J Chem Theory Comput. 2025 Feb 25;21(4):2055-2066. doi: 10.1021/acs.jctc.4c01420. Epub 2025 Feb 6.
Graph neural network (GNN) architectures have emerged as promising force field models, exhibiting high accuracy in predicting complex energies and forces based on atomic identities and Cartesian coordinates. To expand the applicability of GNNs, and machine learning force fields more broadly, optimizing their computational efficiency is critical, especially for large biomolecular systems in classical molecular dynamics simulations.

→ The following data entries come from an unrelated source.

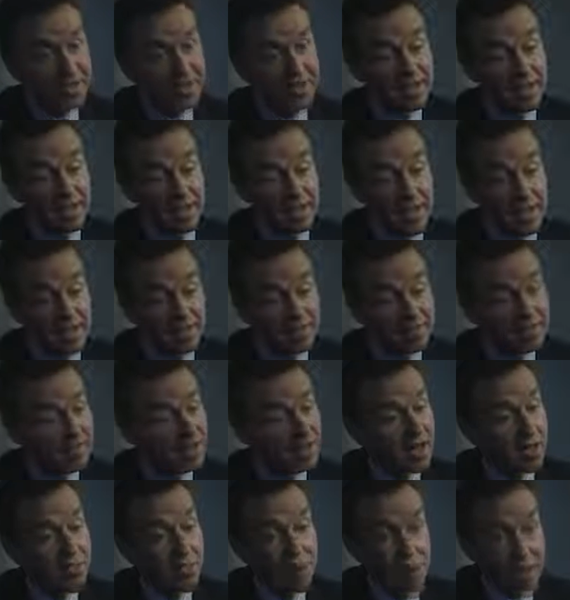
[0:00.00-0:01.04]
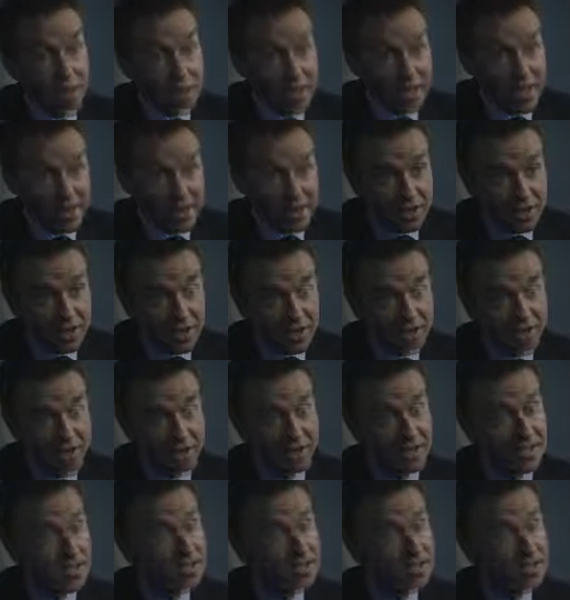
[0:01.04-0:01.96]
can get a mole taken off.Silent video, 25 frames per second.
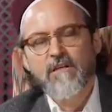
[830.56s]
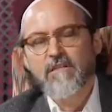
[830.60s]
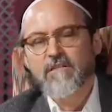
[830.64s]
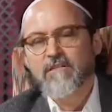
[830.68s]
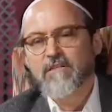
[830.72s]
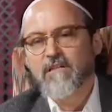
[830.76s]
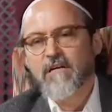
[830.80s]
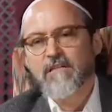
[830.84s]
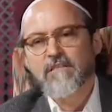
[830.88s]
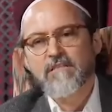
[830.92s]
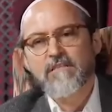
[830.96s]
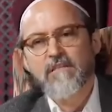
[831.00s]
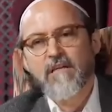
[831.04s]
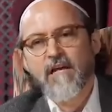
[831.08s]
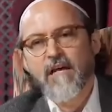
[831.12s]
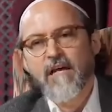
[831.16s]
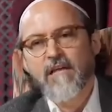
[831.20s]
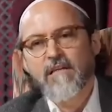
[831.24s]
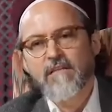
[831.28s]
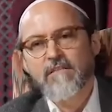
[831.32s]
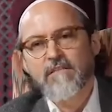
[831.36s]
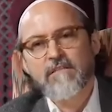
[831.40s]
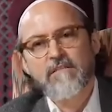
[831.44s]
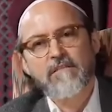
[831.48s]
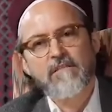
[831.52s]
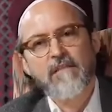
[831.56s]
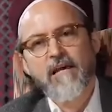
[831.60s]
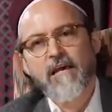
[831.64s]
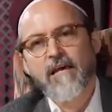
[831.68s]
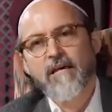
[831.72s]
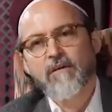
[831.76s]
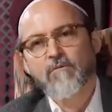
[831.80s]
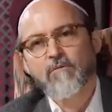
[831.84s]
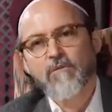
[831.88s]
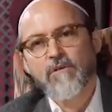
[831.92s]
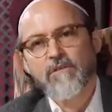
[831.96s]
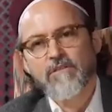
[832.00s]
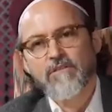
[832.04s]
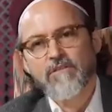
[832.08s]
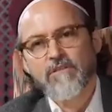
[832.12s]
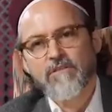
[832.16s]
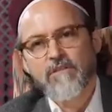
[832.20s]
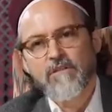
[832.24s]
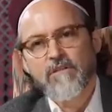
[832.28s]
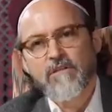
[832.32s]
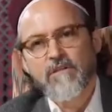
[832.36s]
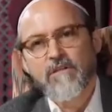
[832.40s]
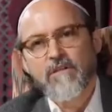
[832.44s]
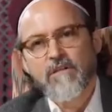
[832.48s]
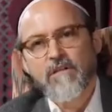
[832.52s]
is not science, it's language.
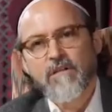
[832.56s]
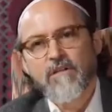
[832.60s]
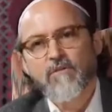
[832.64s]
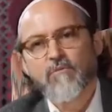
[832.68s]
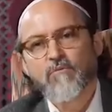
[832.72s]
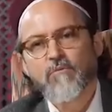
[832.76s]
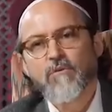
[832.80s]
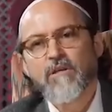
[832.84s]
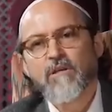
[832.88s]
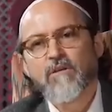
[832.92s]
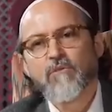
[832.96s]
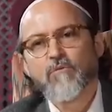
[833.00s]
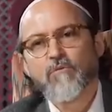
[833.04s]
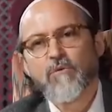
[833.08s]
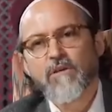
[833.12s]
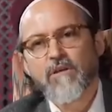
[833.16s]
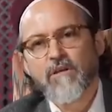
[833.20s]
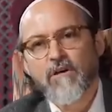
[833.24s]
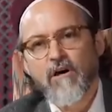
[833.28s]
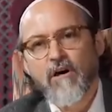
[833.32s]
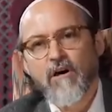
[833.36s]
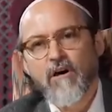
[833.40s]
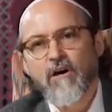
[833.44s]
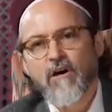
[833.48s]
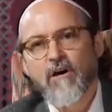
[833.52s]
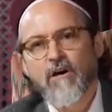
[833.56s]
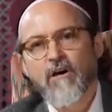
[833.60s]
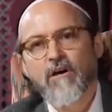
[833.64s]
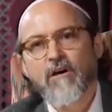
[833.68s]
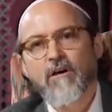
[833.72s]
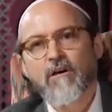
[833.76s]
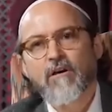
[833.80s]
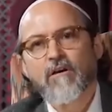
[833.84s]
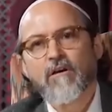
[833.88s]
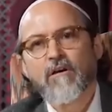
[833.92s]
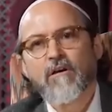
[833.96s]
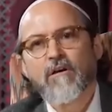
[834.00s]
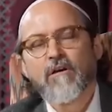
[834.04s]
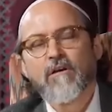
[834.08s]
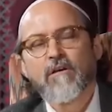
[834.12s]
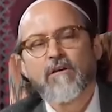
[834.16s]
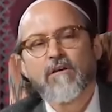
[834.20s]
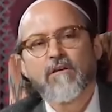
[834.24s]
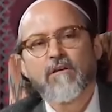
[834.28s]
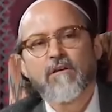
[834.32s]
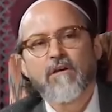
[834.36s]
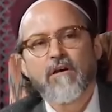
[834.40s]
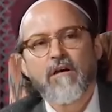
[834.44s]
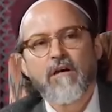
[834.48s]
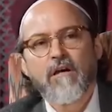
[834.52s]
We are
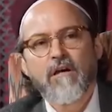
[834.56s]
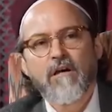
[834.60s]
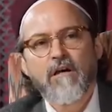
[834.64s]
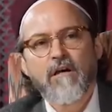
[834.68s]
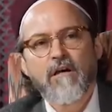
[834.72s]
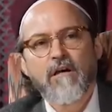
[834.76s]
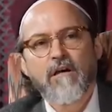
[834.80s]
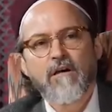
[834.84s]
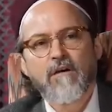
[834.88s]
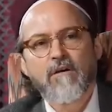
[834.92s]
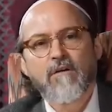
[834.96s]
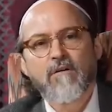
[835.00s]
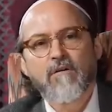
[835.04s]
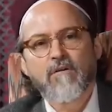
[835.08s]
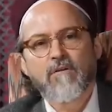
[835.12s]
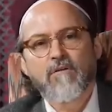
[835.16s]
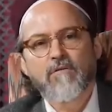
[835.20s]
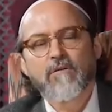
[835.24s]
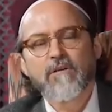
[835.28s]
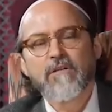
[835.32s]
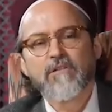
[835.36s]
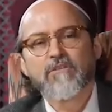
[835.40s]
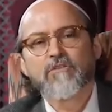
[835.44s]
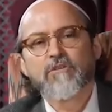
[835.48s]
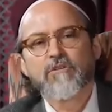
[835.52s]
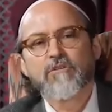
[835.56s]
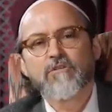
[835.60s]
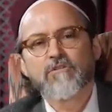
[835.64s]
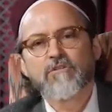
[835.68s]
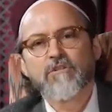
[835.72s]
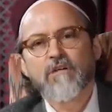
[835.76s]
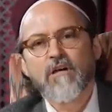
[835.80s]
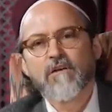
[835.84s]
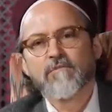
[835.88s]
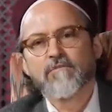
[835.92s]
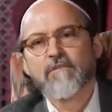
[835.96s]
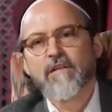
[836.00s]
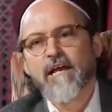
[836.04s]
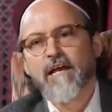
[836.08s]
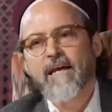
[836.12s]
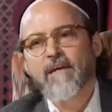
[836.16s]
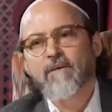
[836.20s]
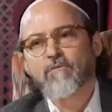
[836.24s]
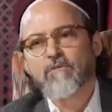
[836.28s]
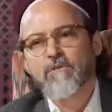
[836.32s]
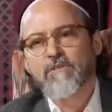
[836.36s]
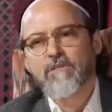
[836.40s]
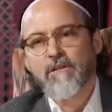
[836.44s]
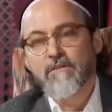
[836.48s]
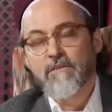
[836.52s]
creatures of
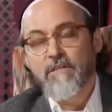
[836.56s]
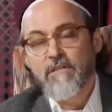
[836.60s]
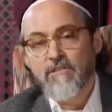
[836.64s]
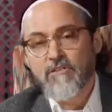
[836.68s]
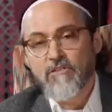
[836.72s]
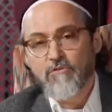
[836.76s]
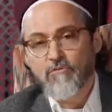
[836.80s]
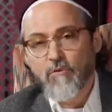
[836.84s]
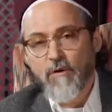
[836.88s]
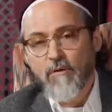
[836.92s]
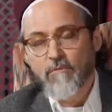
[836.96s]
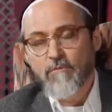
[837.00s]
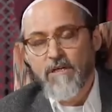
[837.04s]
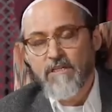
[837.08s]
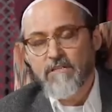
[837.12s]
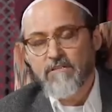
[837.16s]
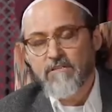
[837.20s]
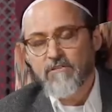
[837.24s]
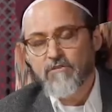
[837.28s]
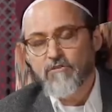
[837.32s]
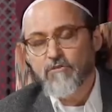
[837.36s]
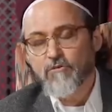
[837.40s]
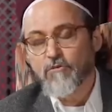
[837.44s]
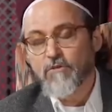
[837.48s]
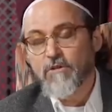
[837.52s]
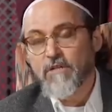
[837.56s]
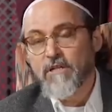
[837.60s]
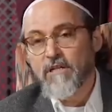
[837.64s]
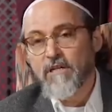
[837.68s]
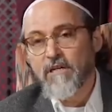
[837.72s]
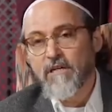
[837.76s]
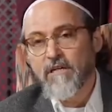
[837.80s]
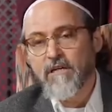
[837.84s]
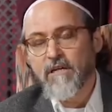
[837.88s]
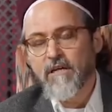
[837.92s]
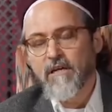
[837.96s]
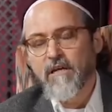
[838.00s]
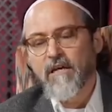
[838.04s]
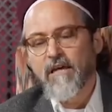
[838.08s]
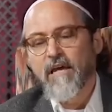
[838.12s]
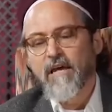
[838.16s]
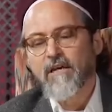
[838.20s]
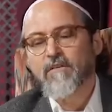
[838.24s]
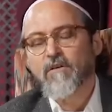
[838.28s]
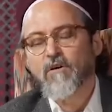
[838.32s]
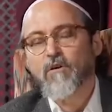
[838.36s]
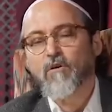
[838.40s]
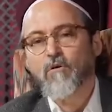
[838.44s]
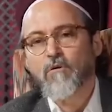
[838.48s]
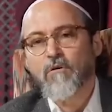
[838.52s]
language, and this is what makes us unique.
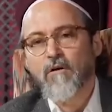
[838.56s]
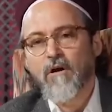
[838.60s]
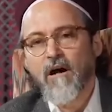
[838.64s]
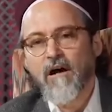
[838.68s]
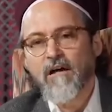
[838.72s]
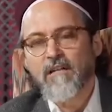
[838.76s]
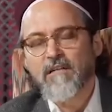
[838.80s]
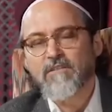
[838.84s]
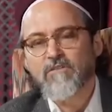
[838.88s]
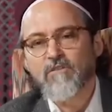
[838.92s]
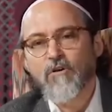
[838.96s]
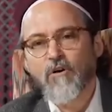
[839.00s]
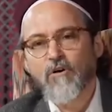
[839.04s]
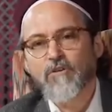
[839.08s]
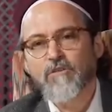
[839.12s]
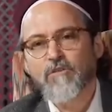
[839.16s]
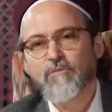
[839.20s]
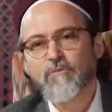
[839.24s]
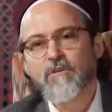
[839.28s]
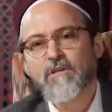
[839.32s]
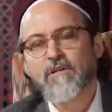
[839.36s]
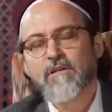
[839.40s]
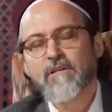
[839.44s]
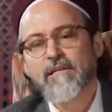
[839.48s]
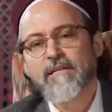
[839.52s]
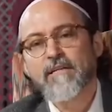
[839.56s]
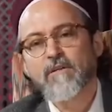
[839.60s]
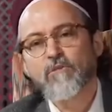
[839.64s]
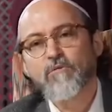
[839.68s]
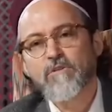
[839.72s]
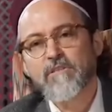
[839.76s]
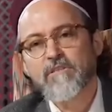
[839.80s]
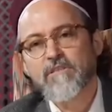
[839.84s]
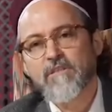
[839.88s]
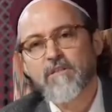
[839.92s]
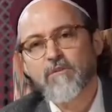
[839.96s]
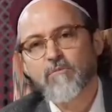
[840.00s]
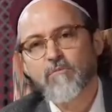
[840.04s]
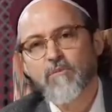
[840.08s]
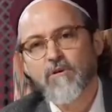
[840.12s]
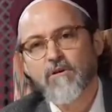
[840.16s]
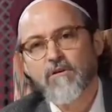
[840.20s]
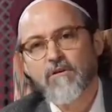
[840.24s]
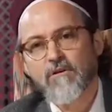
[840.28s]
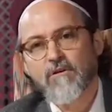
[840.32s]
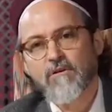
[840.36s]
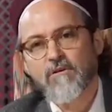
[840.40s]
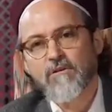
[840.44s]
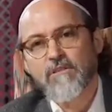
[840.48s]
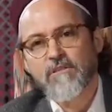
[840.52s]
And the Quran is ultimately a linguistic
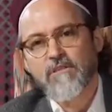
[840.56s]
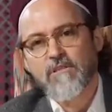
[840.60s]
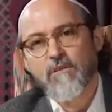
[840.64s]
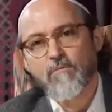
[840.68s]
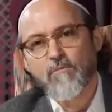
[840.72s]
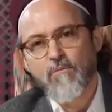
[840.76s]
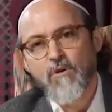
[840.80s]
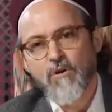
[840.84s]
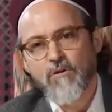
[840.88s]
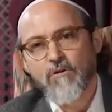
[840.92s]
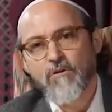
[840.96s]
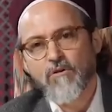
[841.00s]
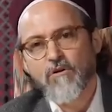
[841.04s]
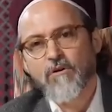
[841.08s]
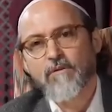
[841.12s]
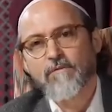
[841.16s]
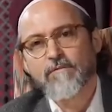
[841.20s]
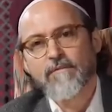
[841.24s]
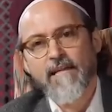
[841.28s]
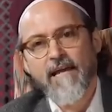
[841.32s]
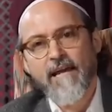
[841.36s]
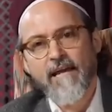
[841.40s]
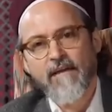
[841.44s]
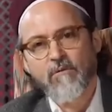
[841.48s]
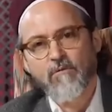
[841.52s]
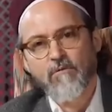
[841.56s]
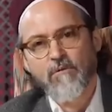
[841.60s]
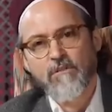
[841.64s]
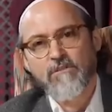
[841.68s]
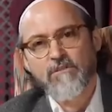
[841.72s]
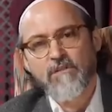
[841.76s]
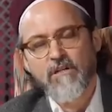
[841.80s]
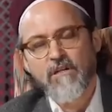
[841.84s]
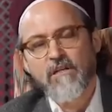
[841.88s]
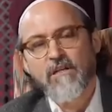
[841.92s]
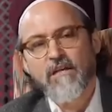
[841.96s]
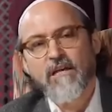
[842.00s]
miracle. It's a miracle of language.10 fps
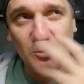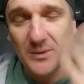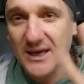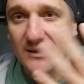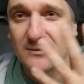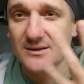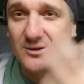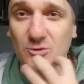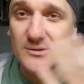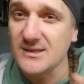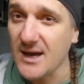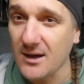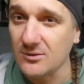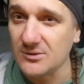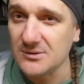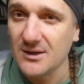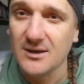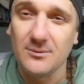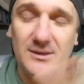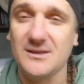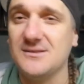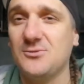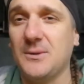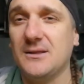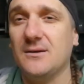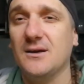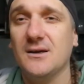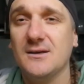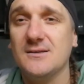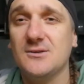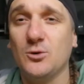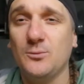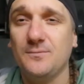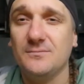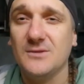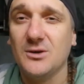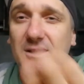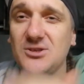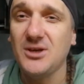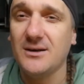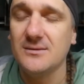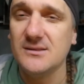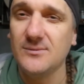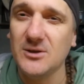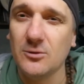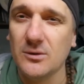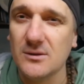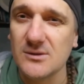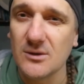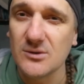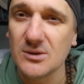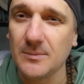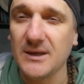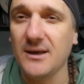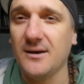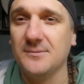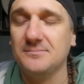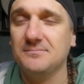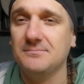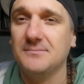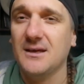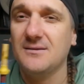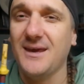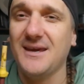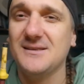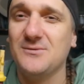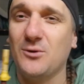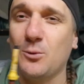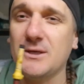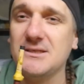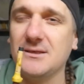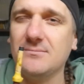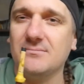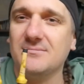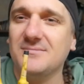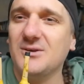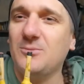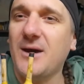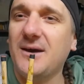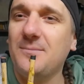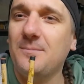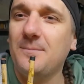make the good sound with the instrument. So you can share this video on your social media. Thanks for watching. Goodbye.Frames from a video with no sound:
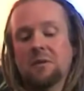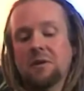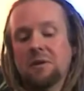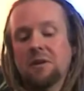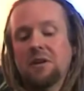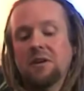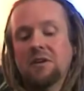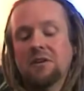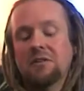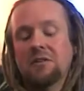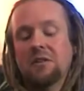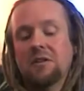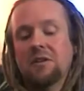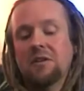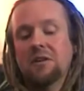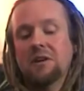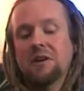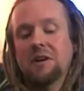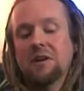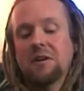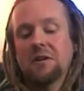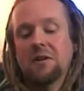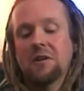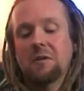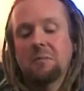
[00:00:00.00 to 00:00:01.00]
We were look,
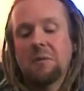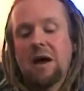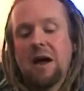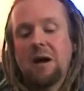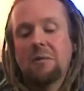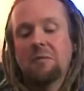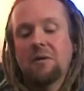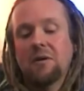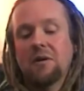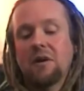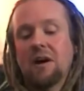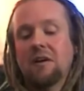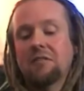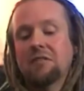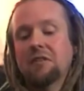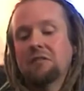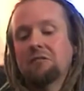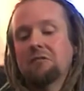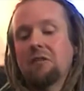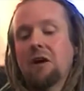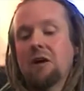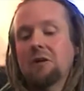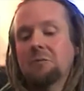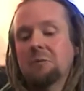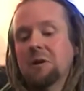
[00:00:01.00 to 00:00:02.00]
looking on the map at
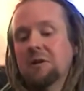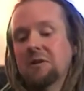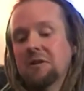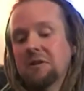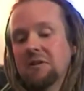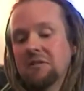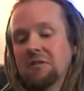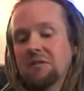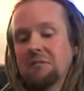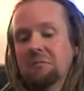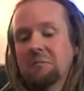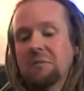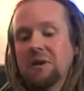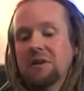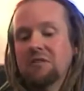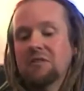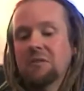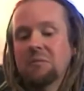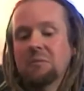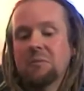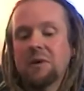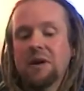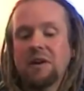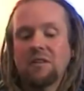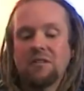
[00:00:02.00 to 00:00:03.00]
other Roman
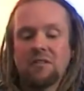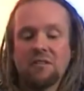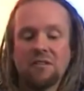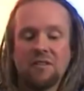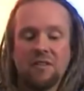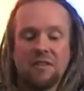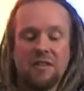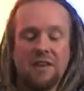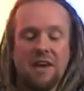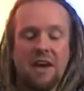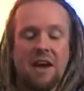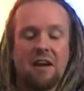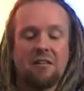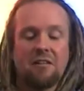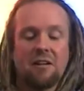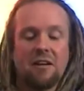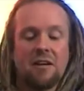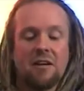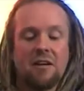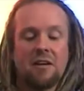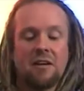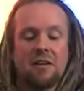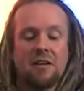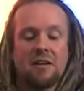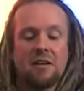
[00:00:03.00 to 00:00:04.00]
bits and pieces in the
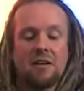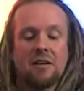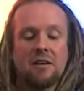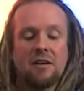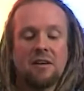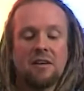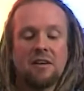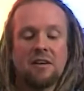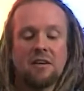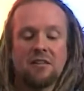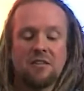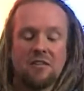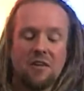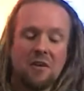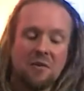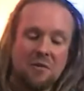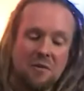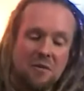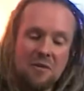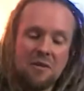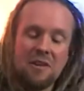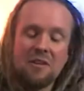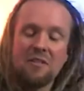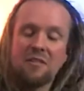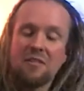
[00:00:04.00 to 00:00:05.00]
area. I said,
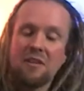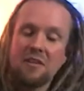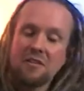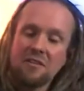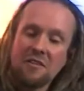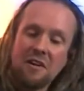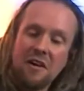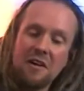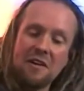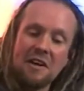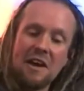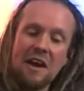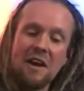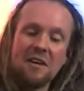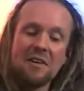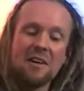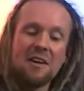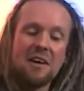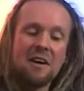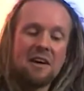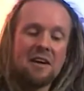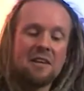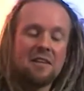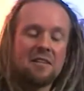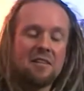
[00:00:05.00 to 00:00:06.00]
"Hold on, let's let's go down
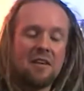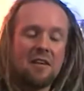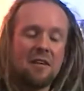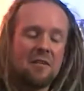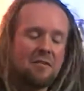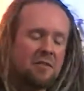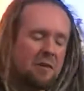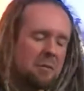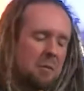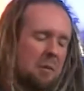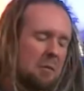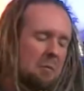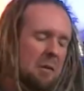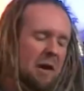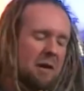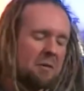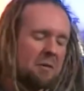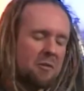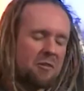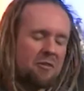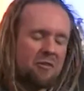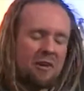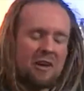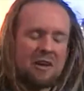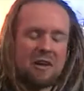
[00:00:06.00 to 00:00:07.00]
there." Like, I think my
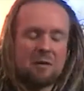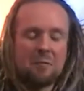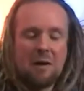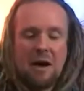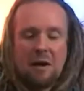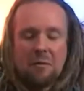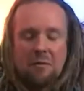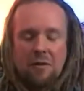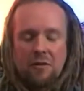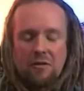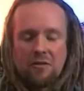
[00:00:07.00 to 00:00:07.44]
mate was reading the map.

In this study, we address key challenges in existing GNN benchmarks by introducing a dataset, DISPEF, which comprises large, biologically relevant proteins. DISPEF includes 207,454 proteins with sizes up to 12,499 atoms and features diverse chemical environments, spanning folded and disordered regions. The implicit solvation free energies, used as training targets, represent a particularly challenging case due to their many-body nature, providing a stringent test for evaluating the expressiveness of machine learning models. We benchmark the performance of seven GNNs on DISPEF, emphasizing the importance of directly accounting for long-range interactions to enhance model transferability. Additionally, we present a novel multiscale architecture, termed Schake, which delivers transferable and computationally efficient energy and force predictions for large proteins. Our findings offer valuable insights and tools for advancing GNNs in protein modeling applications.
图神经网络(GNN)架构已成为很有前景的力场模型,在基于原子身份和笛卡尔坐标预测复杂能量和力方面表现出高精度。为了更广泛地扩展GNN以及机器学习力场的适用性,优化它们的计算效率至关重要,特别是对于经典分子动力学模拟中的大型生物分子系统。在本研究中,我们通过引入一个数据集DISPEF来应对现有GNN基准测试中的关键挑战,该数据集包含大型的、与生物学相关的蛋白质。DISPEF包括207,454种蛋白质,大小可达12,499个原子,具有多样的化学环境,涵盖折叠和无序区域。用作训练目标的隐式溶剂化自由能因其多体性质而代表了一个特别具有挑战性的情况,为评估机器学习模型的表现力提供了严格的测试。我们在DISPEF上对七种GNN的性能进行基准测试,强调直接考虑长程相互作用以增强模型可转移性的重要性。此外,我们提出了一种新颖的多尺度架构,称为Schake,它能为大型蛋白质提供可转移且计算高效的能量和力预测。我们的研究结果为在蛋白质建模应用中推进GNN提供了有价值的见解和工具。